Events
CDS Seminar: Information constrained emergent communication
Speaker: Noga Zaslavsky
Location: 60 Fifth Avenue, Room 150
Date: Friday, April 25, 2025
While Large Language Models (LLMs) are transforming AI, they are also limited in important ways that are unlikely to be resolved with more data or compute resources. For example, LLMs require massive amounts of training data that does not exist for many languages, they are not grounded in the way humans perceive and act in the world, and they do not provide much insight on the origins of language and how languages evolve over time. In this talk, I propose a complementing approach. Specifically, I address the question: How can a human-like lexicon emerge in interactive neural agents, without any human supervision? To this end, I present a novel information-theoretic framework for emergent communication in artificial agents, which leverages recent empirical findings that human languages evolve under pressure to efficiently compress meanings into words via the Information Bottleneck (IB) principle.

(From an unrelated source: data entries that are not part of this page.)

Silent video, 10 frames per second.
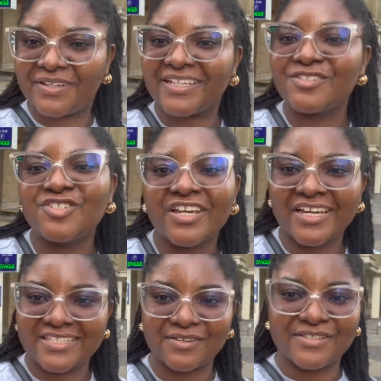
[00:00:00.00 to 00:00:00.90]
I told you
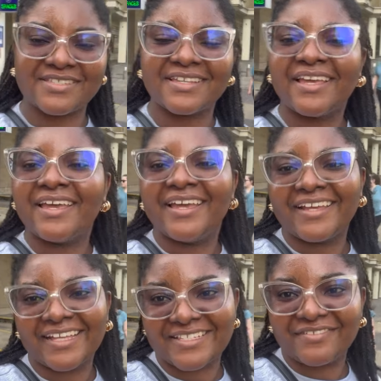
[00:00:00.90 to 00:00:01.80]
guys I was
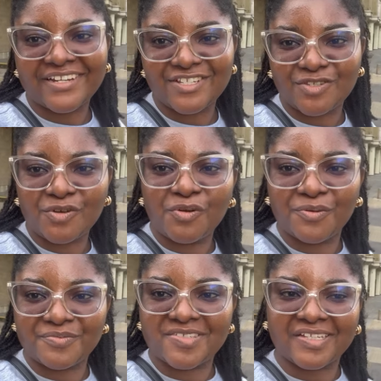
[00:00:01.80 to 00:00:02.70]
getting ready to go
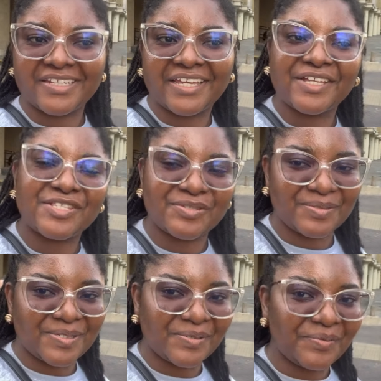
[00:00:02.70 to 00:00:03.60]
home Sunday too,
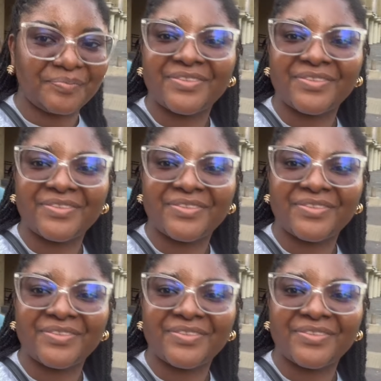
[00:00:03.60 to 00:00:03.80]
so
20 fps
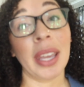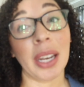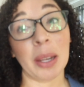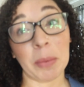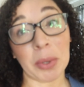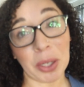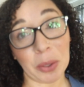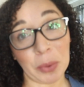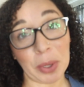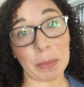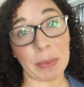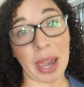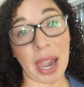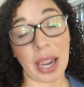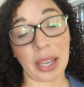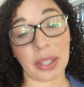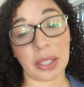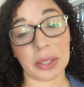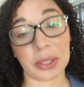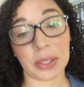I'm going to
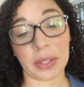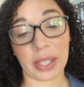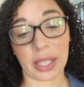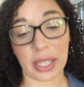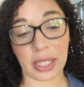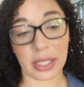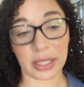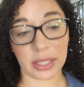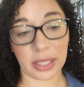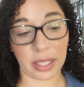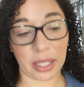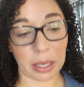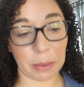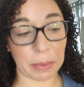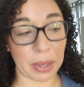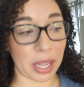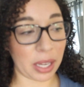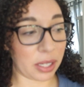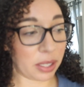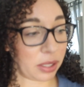repack those so that he doesn't
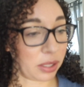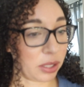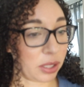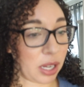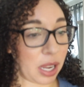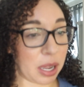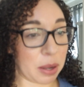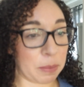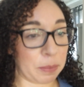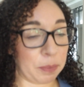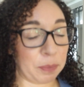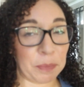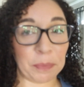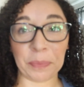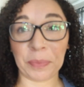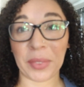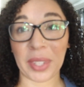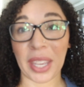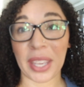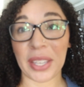get back
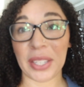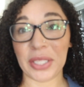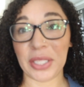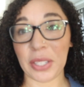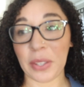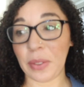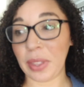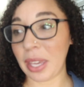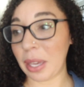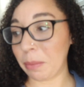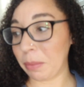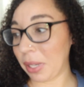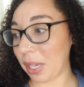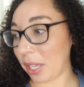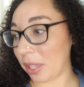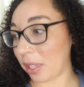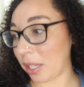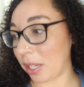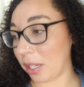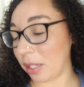to them,
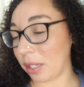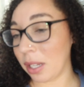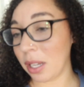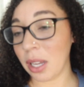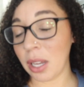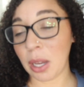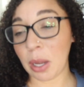and then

I show that this framework: (1) can give rise to human-like semantic systems in deep-learning agents, with an emergent signal-embedding space that resembles word embeddings, (2) yields better convergence rates and out-of-domain generalization compared to earlier emergent communication methods, and (3) allows us to bridge local context-sensitive pragmatic interactions and the emergence of a global non-contextualized lexicon. Taken together, this line of work advances our understanding of language evolution, both in humans and in machines, and more generally, it suggests that fundamental information-theoretic principles may underlie intelligent systems.